(ABOUT THIS EXERCISE) Return the lines below exactly, please, from the one containing "(168.37 s to 169.27 s)" through the last one, both included, and leave out any pictures.

▬▬▬▬▬▬

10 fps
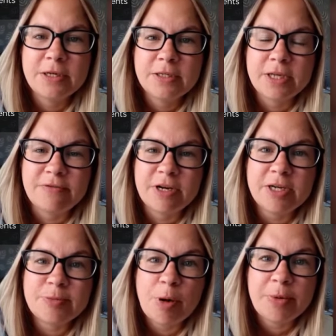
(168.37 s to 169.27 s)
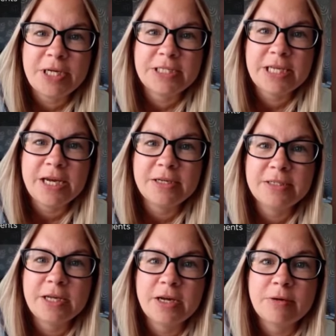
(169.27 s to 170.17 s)
So if you'd like to pop in and see
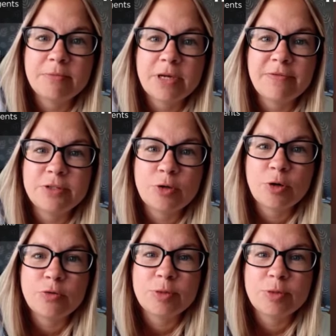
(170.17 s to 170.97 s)
us, give us a call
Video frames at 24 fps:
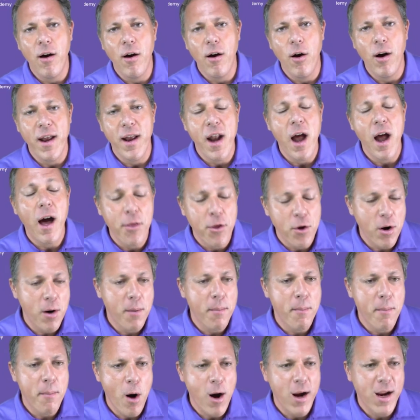on other
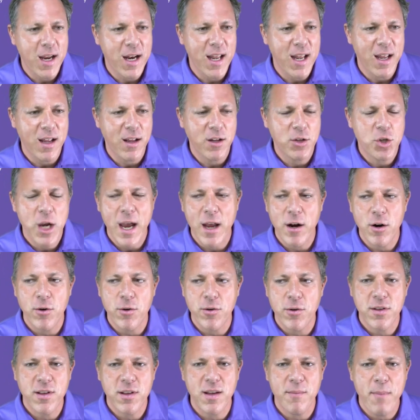marketing
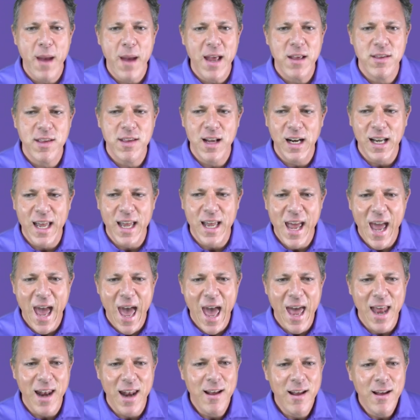channels to basically
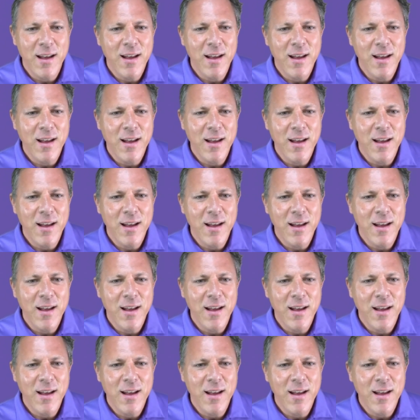get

▬▬▬▬▬▬

(EXPECTED OUTPUT)
(168.37 s to 169.27 s)
(169.27 s to 170.17 s)
So if you'd like to pop in and see
(170.17 s to 170.97 s)
us, give us a call
Video frames at 24 fps:
on other
marketing
channels to basically
get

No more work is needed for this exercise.